* **DATA TO PROCESS**
'''

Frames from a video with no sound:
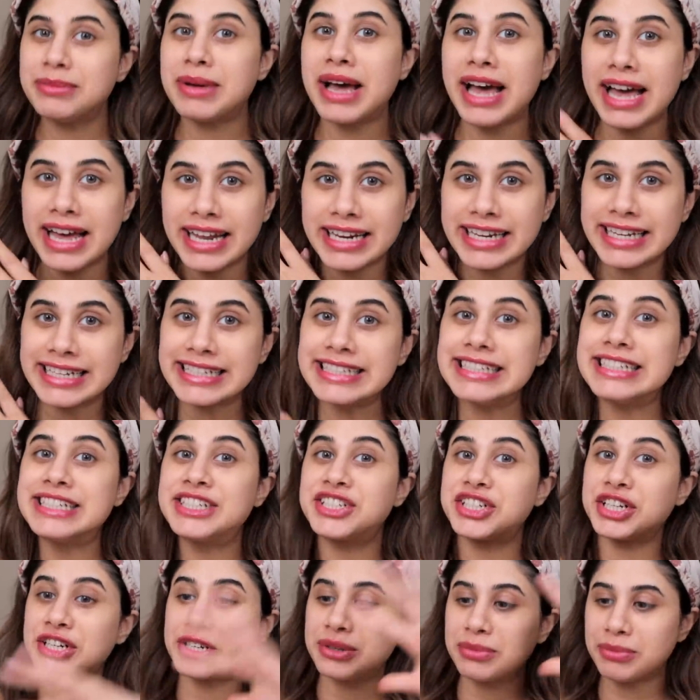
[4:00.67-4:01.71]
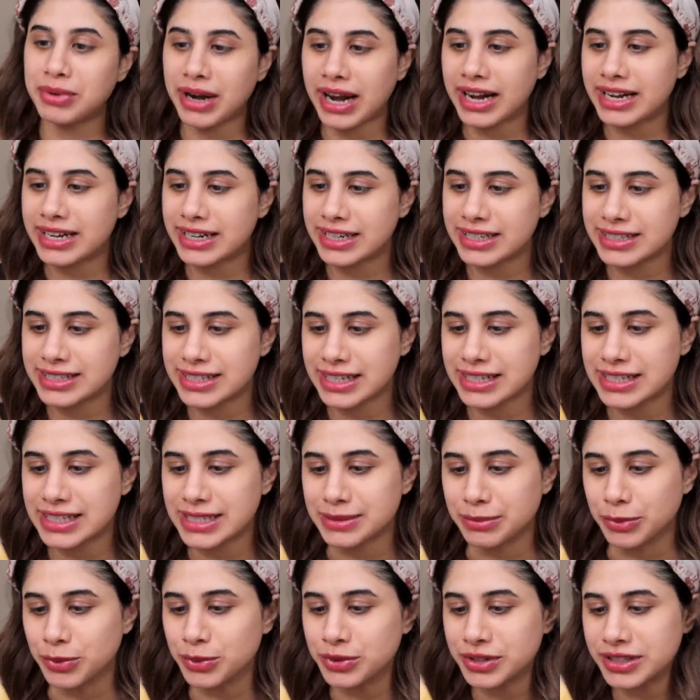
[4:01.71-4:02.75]
man? Instant brightness and
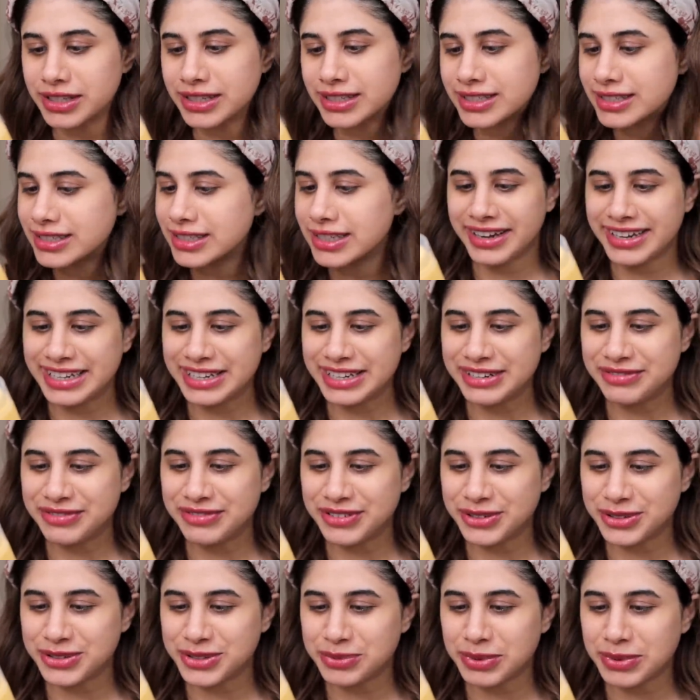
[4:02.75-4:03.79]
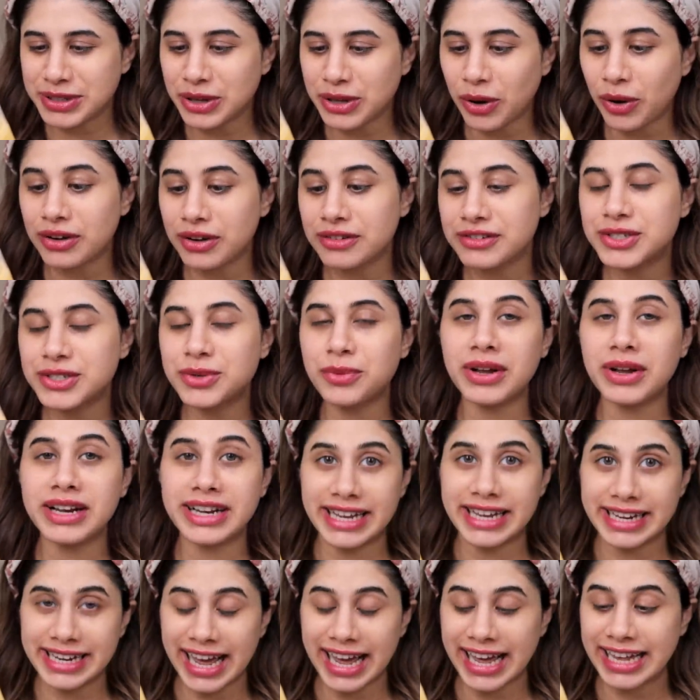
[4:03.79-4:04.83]
smoothness. Infused with olive
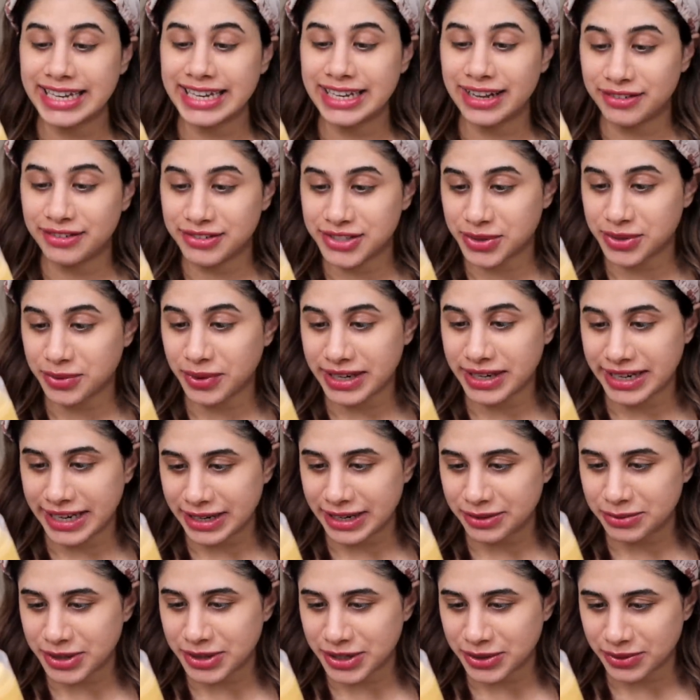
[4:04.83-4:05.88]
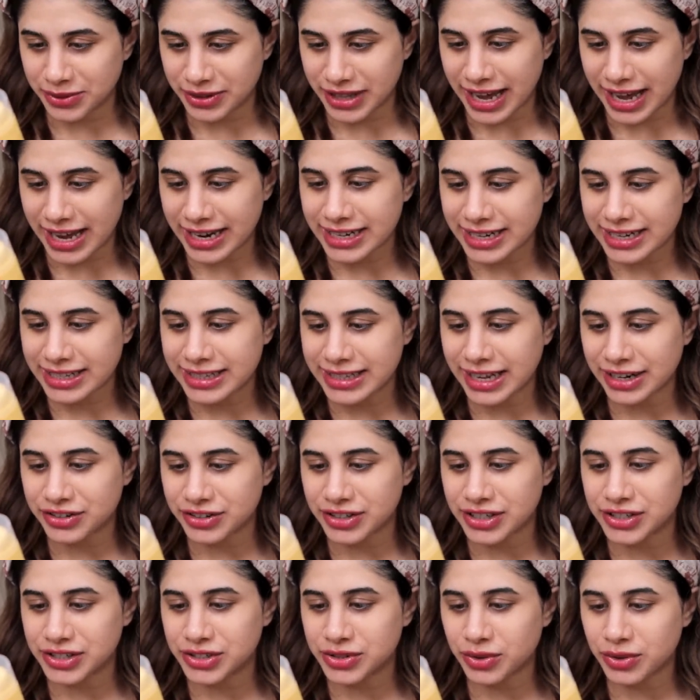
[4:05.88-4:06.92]
squalane. I love squalane, we know that. That
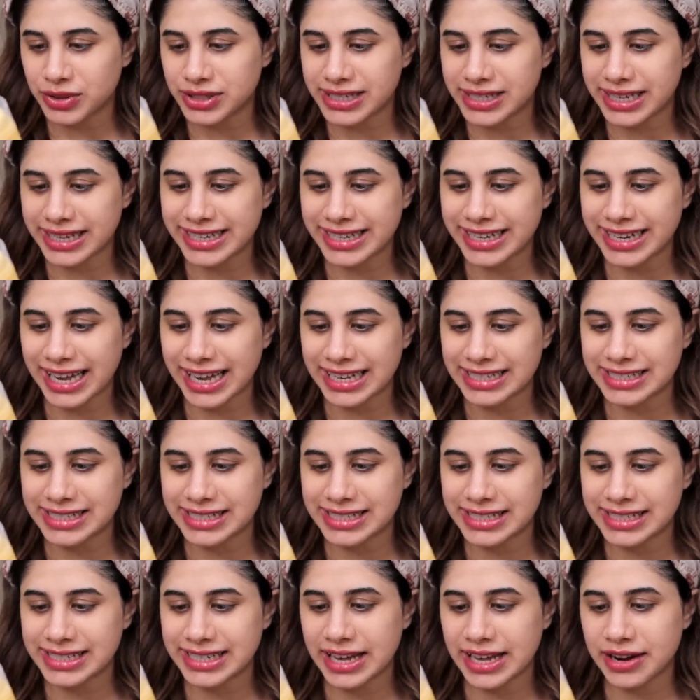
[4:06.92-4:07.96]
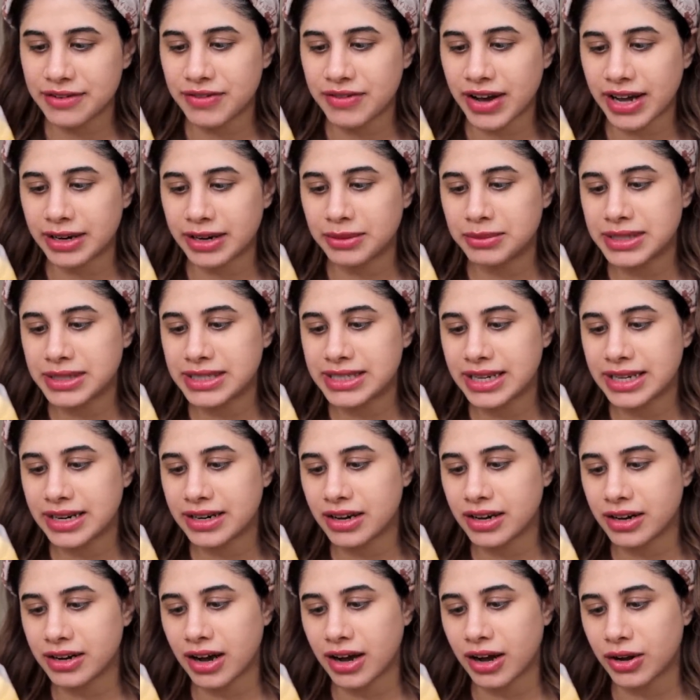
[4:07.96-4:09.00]
restores skin elasticity and vitamin C and
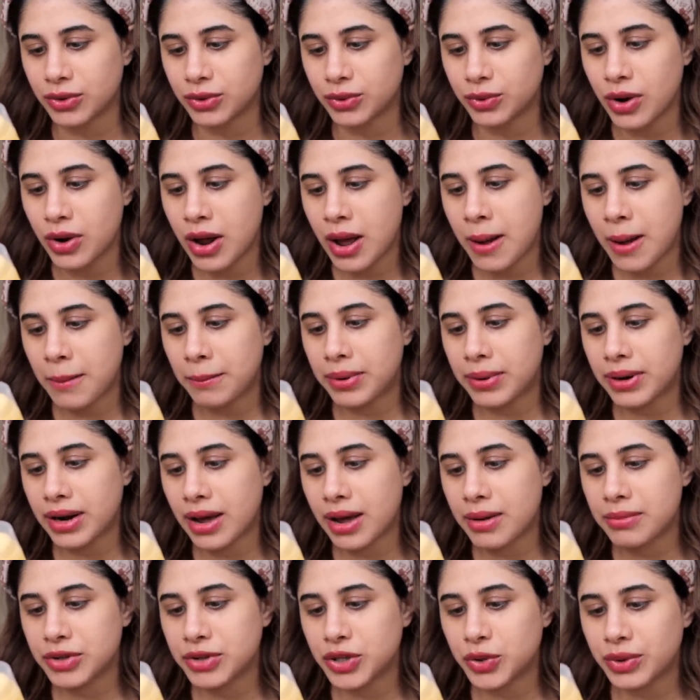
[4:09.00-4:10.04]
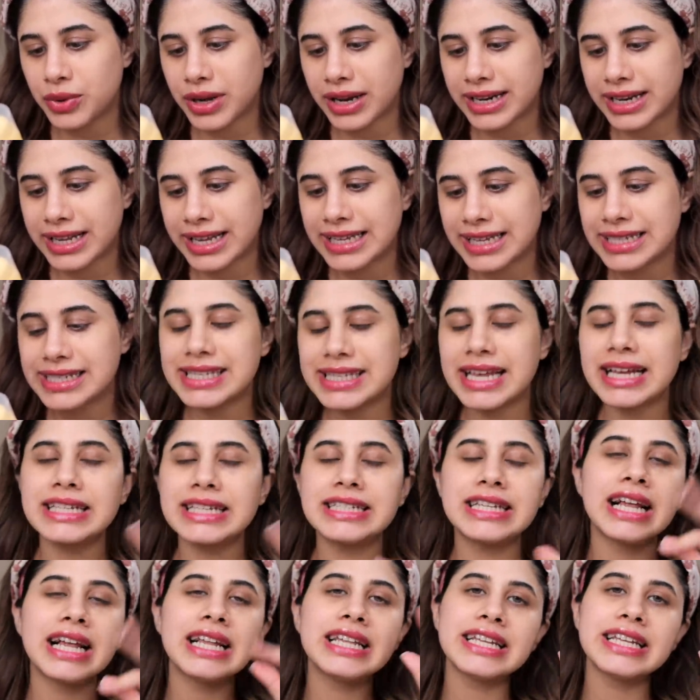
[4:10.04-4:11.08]
kakadu plum. You can kiss that
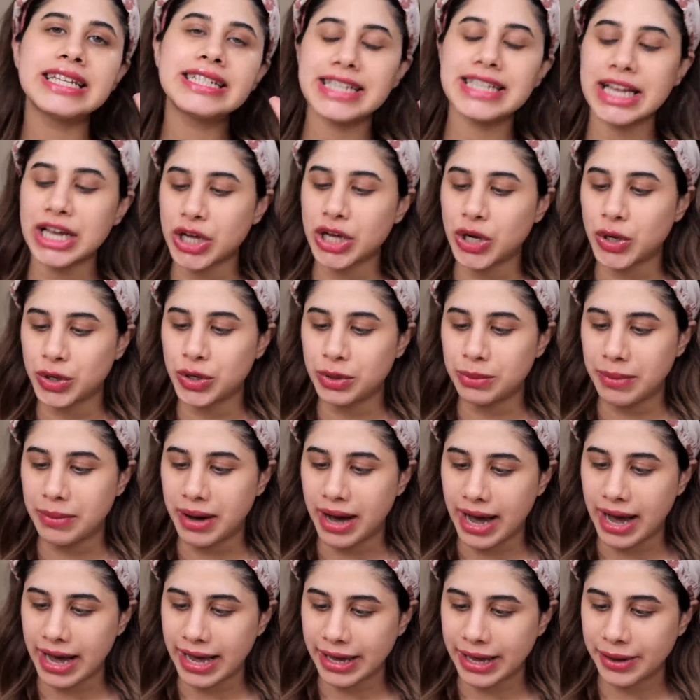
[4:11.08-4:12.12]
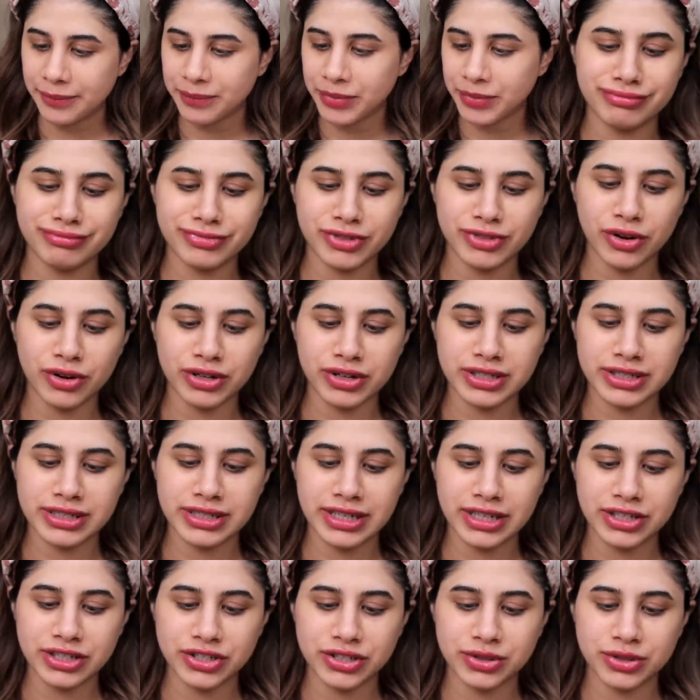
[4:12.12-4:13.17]
dullness a goodbye.
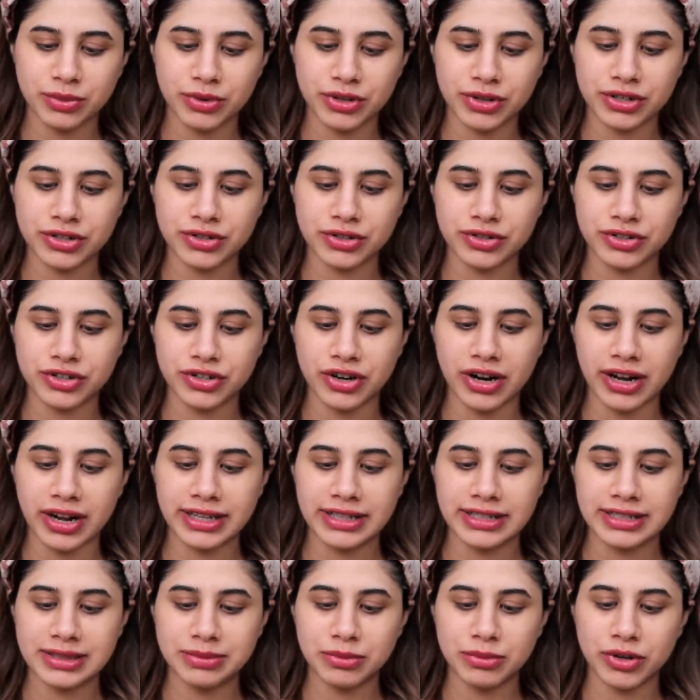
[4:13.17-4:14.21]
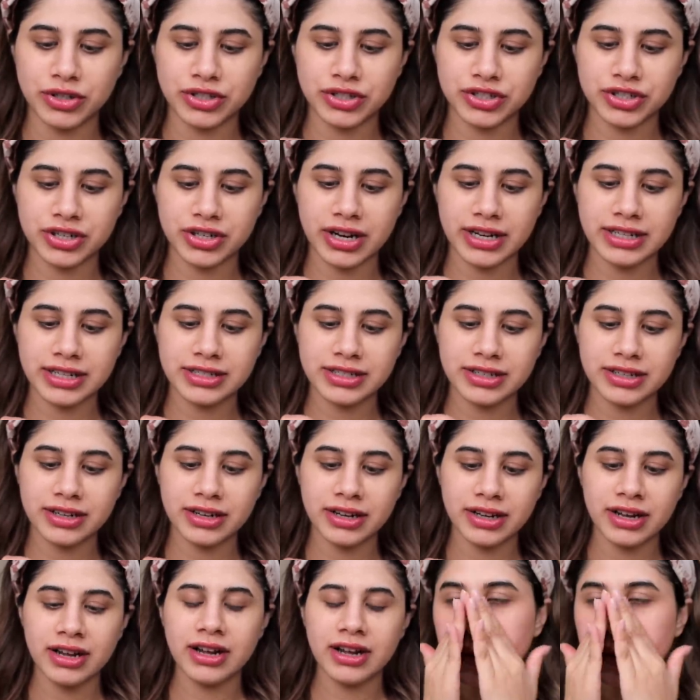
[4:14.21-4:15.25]
Honestly, I just wanted to try this moisturizer.
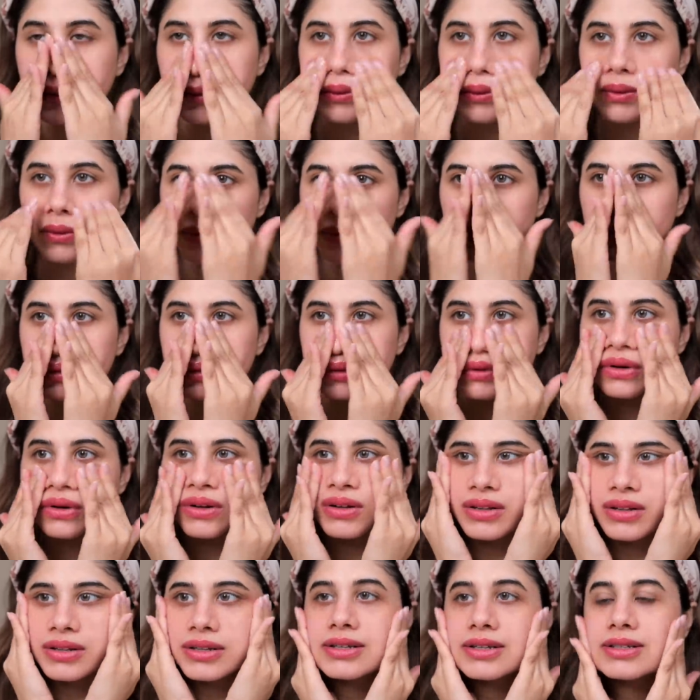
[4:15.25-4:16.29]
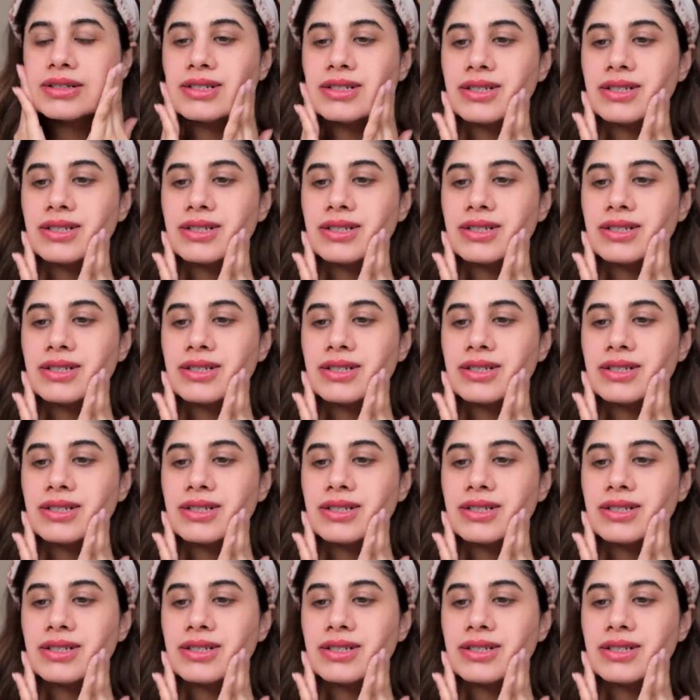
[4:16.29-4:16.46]
Cool. It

'''

* **TASK STATEMENT**
What is needed here is an exact transcript of the data above, pictures excluded.

* **THE COMPLETED TASK**
Frames from a video with no sound:
[4:00.67-4:01.71]
[4:01.71-4:02.75]
man? Instant brightness and
[4:02.75-4:03.79]
[4:03.79-4:04.83]
smoothness. Infused with olive
[4:04.83-4:05.88]
[4:05.88-4:06.92]
squalane. I love squalane, we know that. That
[4:06.92-4:07.96]
[4:07.96-4:09.00]
restores skin elasticity and vitamin C and
[4:09.00-4:10.04]
[4:10.04-4:11.08]
kakadu plum. You can kiss that
[4:11.08-4:12.12]
[4:12.12-4:13.17]
dullness a goodbye.
[4:13.17-4:14.21]
[4:14.21-4:15.25]
Honestly, I just wanted to try this moisturizer.
[4:15.25-4:16.29]
[4:16.29-4:16.46]
Cool. It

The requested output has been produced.